On February 9, 2012, the Obama administration announced that private health insurance plans will now have to produce a clearly worded summary for consumers of exactly what the policy covers along with concise deals on all costs like deductibles and copays. The summary must be no longer than six pages in length and contain no fine print.
Benefits Summary Akin to Nutritional Labels
Likening the Summary of Benefits and Coverage form to nutritional labels on food products, the administration said the provided information will not include data on premiums, which will be available elsewhere, but will otherwise be a valuable resource for insurance policy holders to derive the full benefit of the coverage for which they are paying.
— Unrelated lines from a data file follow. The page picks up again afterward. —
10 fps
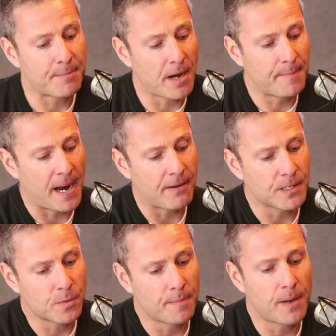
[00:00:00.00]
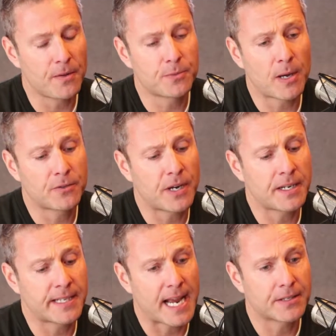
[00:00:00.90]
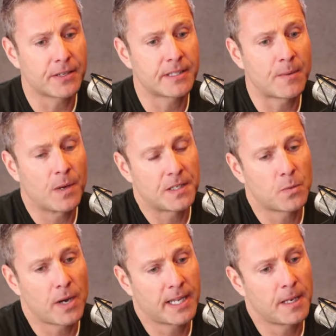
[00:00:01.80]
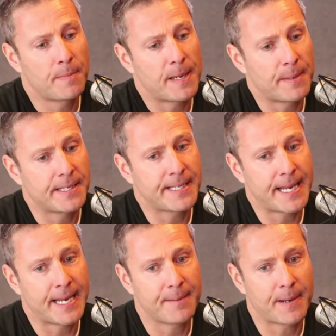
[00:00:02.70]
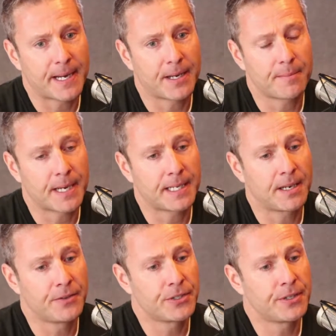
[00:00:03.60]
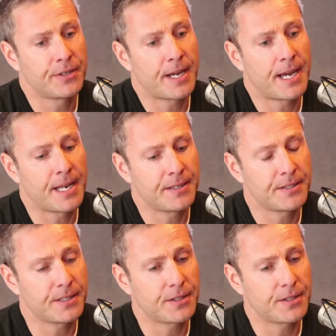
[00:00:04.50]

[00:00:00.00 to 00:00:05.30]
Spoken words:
And my parents were both trained as actors, and then went to work in the BBC back in London, and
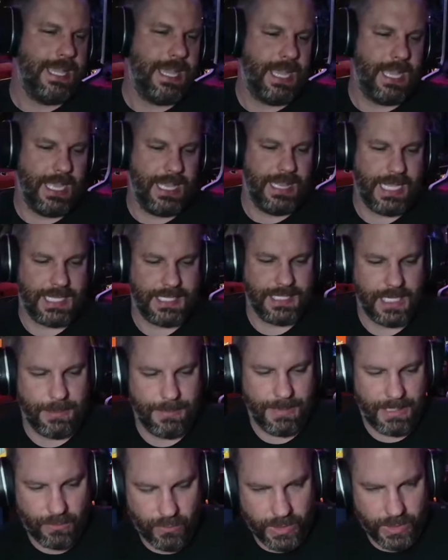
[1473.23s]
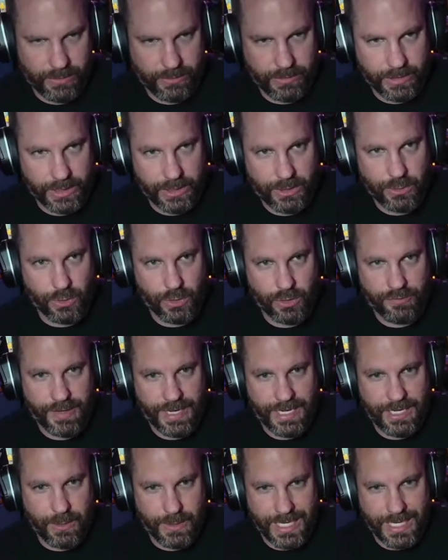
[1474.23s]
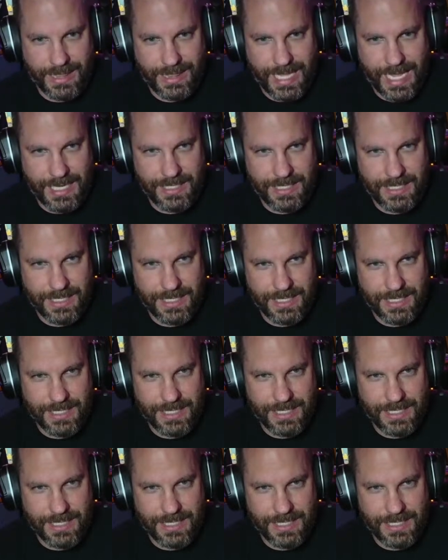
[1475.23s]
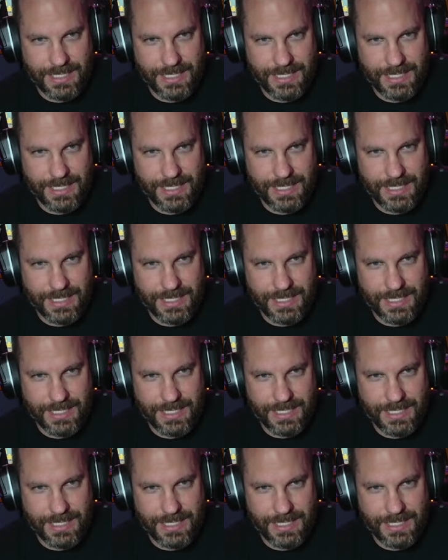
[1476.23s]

And that's going to be really, really cool. If I don't get that video done in time,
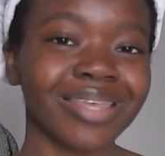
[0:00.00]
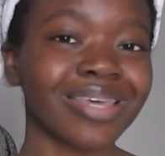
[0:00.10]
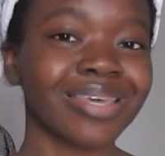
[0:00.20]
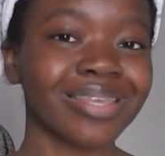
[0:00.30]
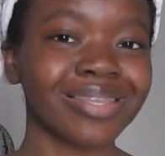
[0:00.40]
I
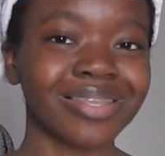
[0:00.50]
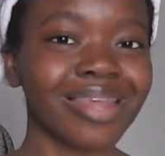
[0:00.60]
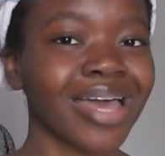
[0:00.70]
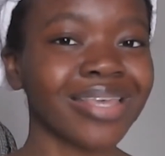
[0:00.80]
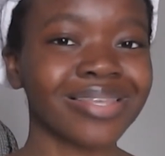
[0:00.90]
think it's
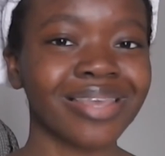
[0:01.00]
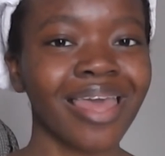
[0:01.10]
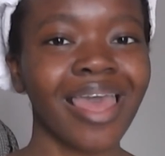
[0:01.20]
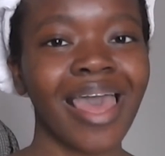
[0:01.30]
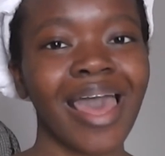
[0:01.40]
nice
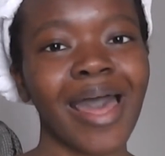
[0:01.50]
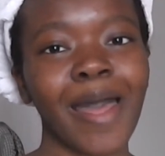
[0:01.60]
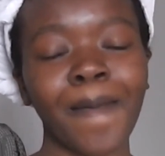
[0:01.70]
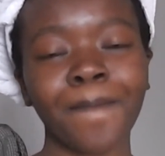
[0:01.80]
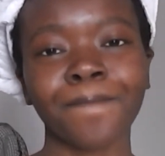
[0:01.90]

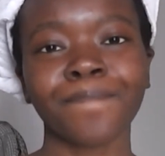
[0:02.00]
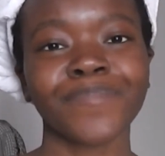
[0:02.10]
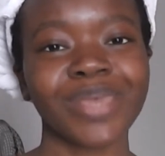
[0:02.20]
um,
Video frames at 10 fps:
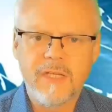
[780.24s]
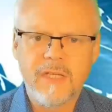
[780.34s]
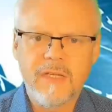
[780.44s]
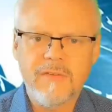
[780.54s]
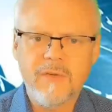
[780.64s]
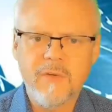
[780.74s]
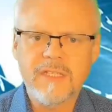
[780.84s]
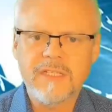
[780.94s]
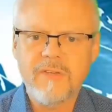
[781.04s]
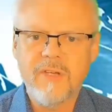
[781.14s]
Given the
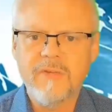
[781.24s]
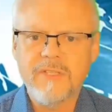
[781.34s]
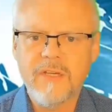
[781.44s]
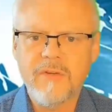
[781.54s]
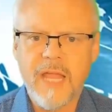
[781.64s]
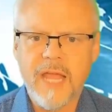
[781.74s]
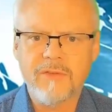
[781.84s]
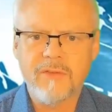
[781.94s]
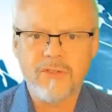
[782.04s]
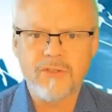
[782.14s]
risk of losing
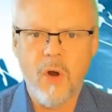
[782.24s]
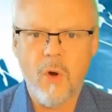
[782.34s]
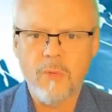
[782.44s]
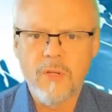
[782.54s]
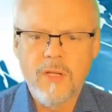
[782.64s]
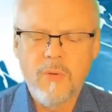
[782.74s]
unilateral control,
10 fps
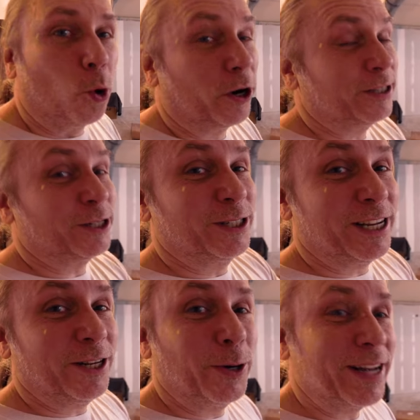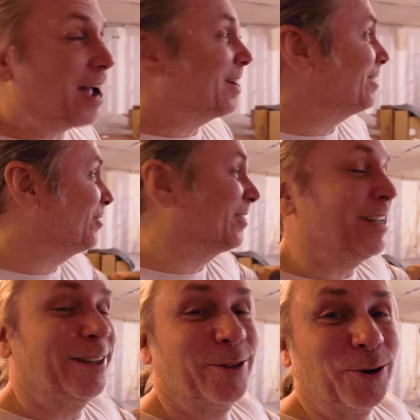Work is continuing on. As you can
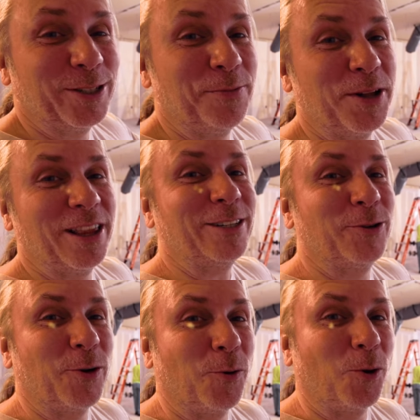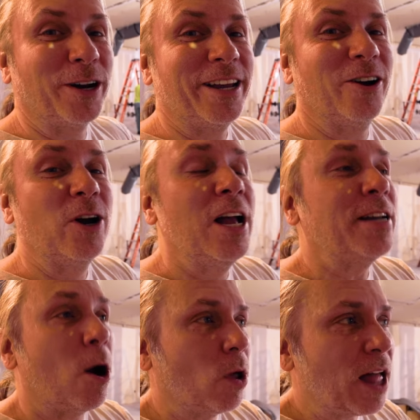see, they're doing some electrical work here.
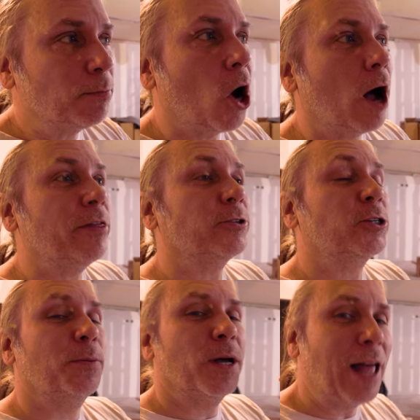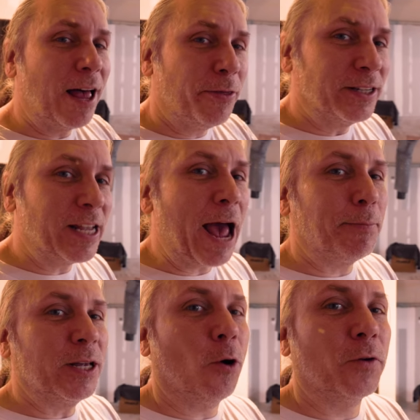Now, while I'm gone, there's gonna be a lot of things
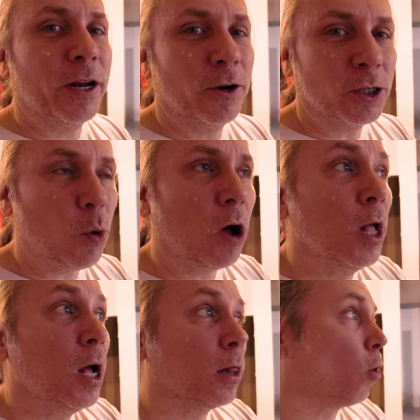happening over here as well.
A common complaint is that health care policies are so confusing, and the policy language is so difficult, consumers often pay too much or do not get benefits to which they are entitled.
Medicare Chief Marilyn Tavenner, who is in charge of spearheading the implementation of the 2010 Patient Protection and Affordable Care Act for the administration said, “These documents will allow consumers to compare plans on an apples-apples basis.”
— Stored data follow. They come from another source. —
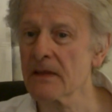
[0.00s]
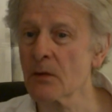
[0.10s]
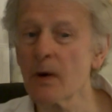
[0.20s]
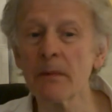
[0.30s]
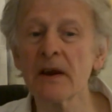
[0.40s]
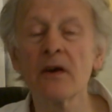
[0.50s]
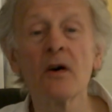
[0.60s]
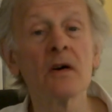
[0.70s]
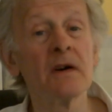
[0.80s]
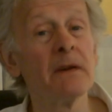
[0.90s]
the women are
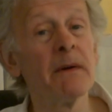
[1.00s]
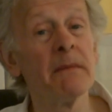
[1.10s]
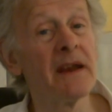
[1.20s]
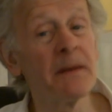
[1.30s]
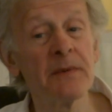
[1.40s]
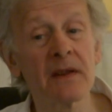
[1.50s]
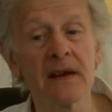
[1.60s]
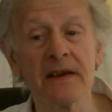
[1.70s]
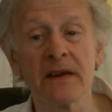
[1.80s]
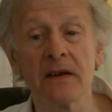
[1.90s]
not going to be
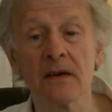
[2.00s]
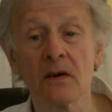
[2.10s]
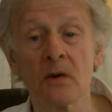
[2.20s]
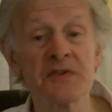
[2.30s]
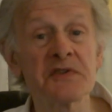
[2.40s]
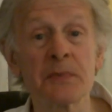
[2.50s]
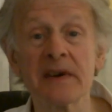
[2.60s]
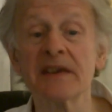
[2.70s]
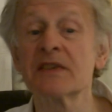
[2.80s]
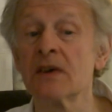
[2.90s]
manipulated or
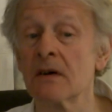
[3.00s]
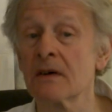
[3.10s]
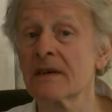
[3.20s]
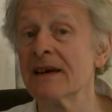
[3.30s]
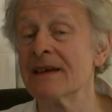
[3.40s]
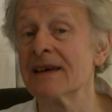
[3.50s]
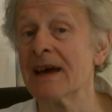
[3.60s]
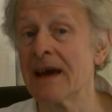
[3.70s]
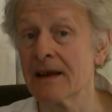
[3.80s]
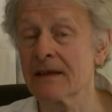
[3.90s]
sweet talked
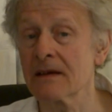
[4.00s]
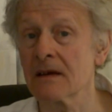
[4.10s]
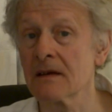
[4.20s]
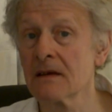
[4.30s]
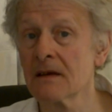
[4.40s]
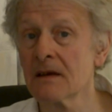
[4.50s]
into anything.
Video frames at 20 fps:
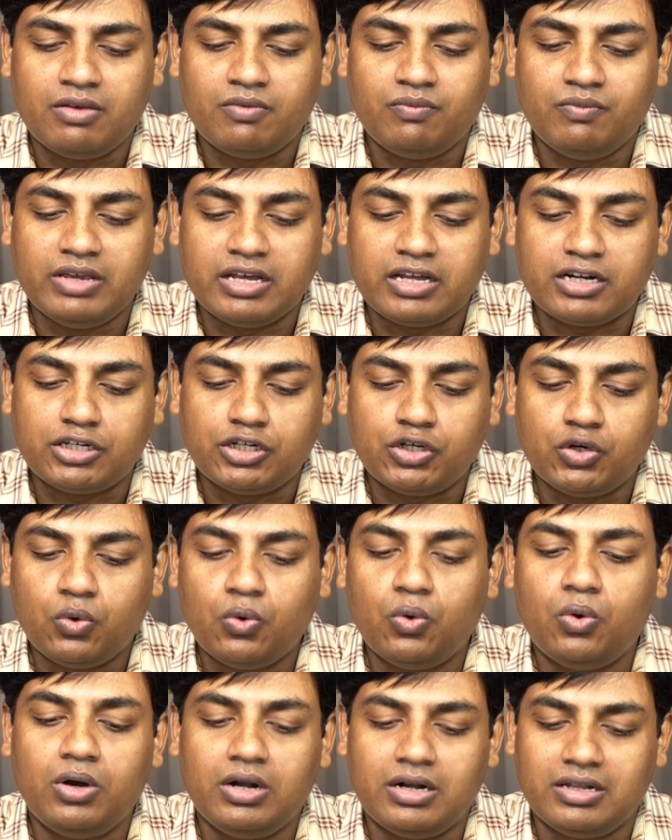we are
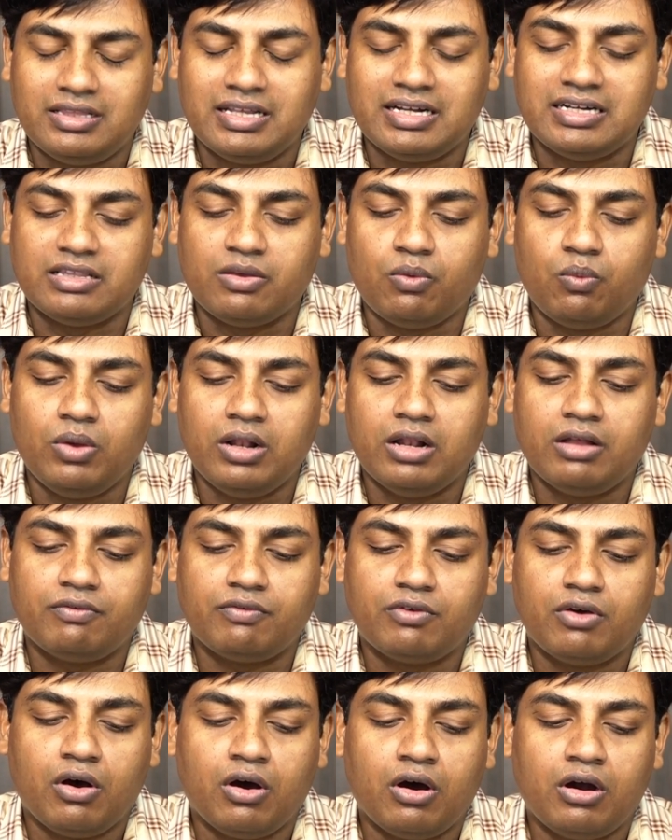told that the will
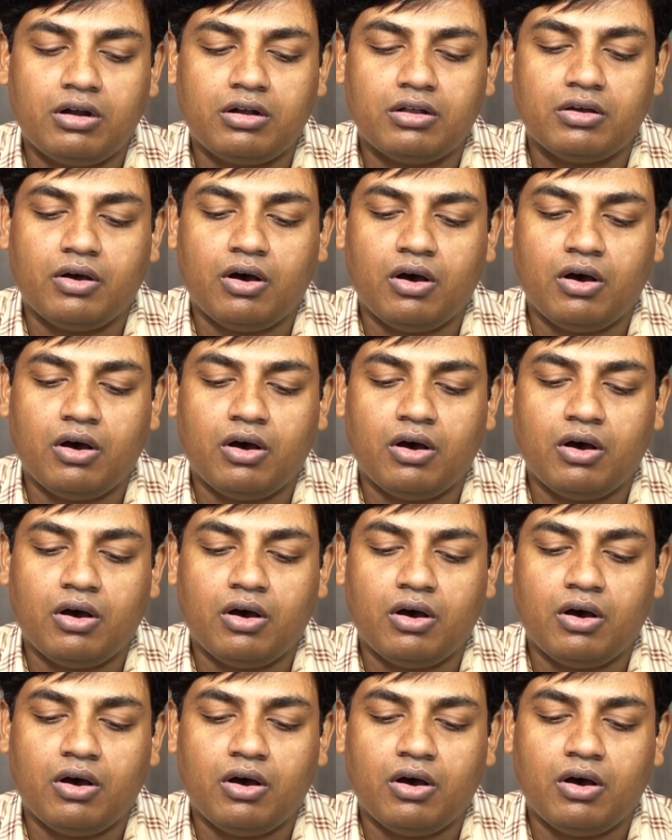of God,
“For too many Americans today, choosing a health plan means reading through a human resources book usually the size of a small phone book, and important information about eligibility and benefits is often buried in the fine print,” said Tavenner. “With these new rules, we’re making it easier for consumers to find the plan that is right for them.”
Summaries Will Be Available This Fall
The summaries will begin to appear with insurance policies offered this fall during the open enrollment period since the provision in the health care law direction their including becomes effective on September 23. The requirement applies to all private insurance including individually purchased employer coverage. The change will affect approximately 150 million Americans.
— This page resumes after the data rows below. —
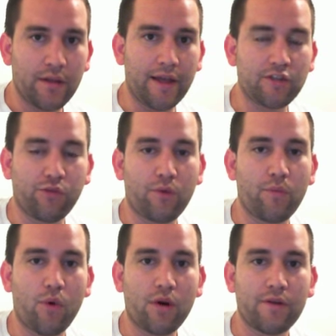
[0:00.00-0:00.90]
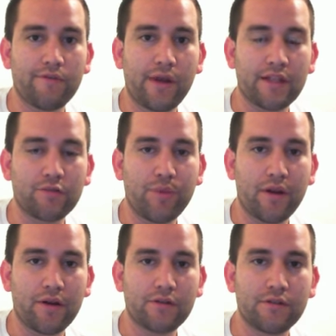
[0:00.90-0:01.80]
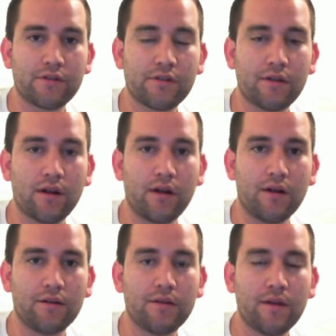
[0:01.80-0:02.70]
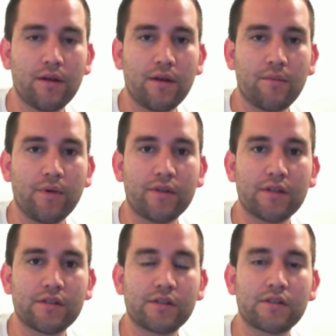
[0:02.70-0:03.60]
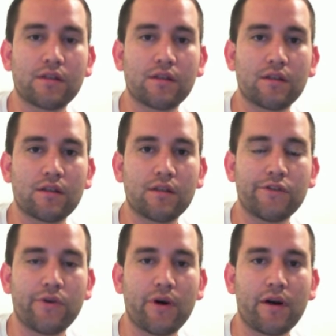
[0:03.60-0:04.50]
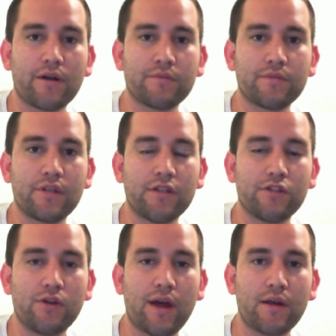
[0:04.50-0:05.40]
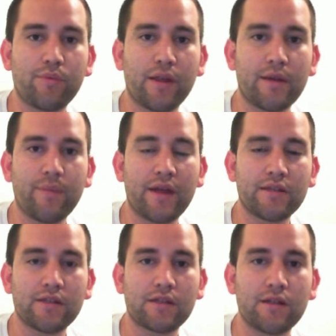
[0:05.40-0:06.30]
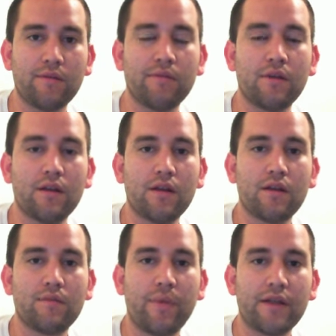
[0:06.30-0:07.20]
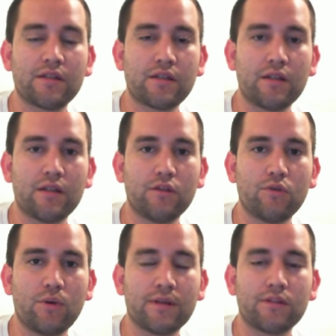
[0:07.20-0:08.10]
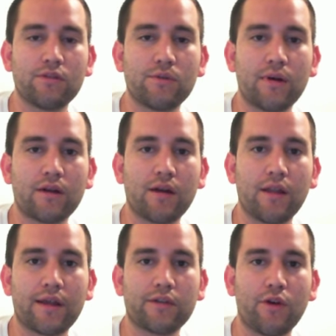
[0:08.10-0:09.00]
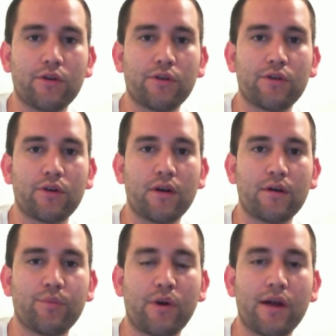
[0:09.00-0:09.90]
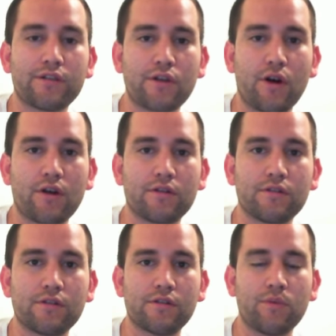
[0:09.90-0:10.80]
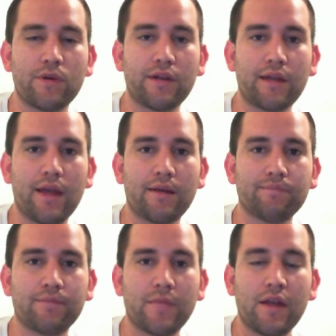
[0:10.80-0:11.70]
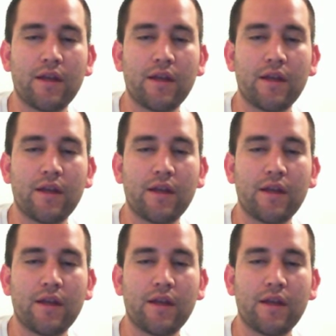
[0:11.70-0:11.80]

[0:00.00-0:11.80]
That's for more advanced players, but this is to teach you how to play basic, and basically you want to collect all your prize cards to win the game.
The complete overhaul of the health care system is a divisive one with Americans, especially in the 2012 election year. The proposed requirement, for instance, for all citizens to carry health insurance by 2014 is greatly disliked and its constitutionality will be reviewed by the Supreme Court in March. Conversely, this provision, for simplified benefits explanations, is viewed favorably by 84% of consumers surveyed.
Forms will Facilitate Comparison Shopping
In particular the summaries should be useful to consumers shopping for new coverage since they will have a standardized means of side-by-side comparison. Although many employers currently give out these kinds of documents when workers join health plans, the government versions will include “coverage examples.” These sections will provide cost estimate scenarios for a common condition, for instance diabetes, in a typical individual. In the future, as many as six of these examples may be included in the summary forms.
Both insurers and employers have complained that generating this paper summaries will add substantially to their costs. The administration will allow for compliance with an online version, but consumers must be given instructions on how to receive a paper copy and those requests must be promptly fulfilled.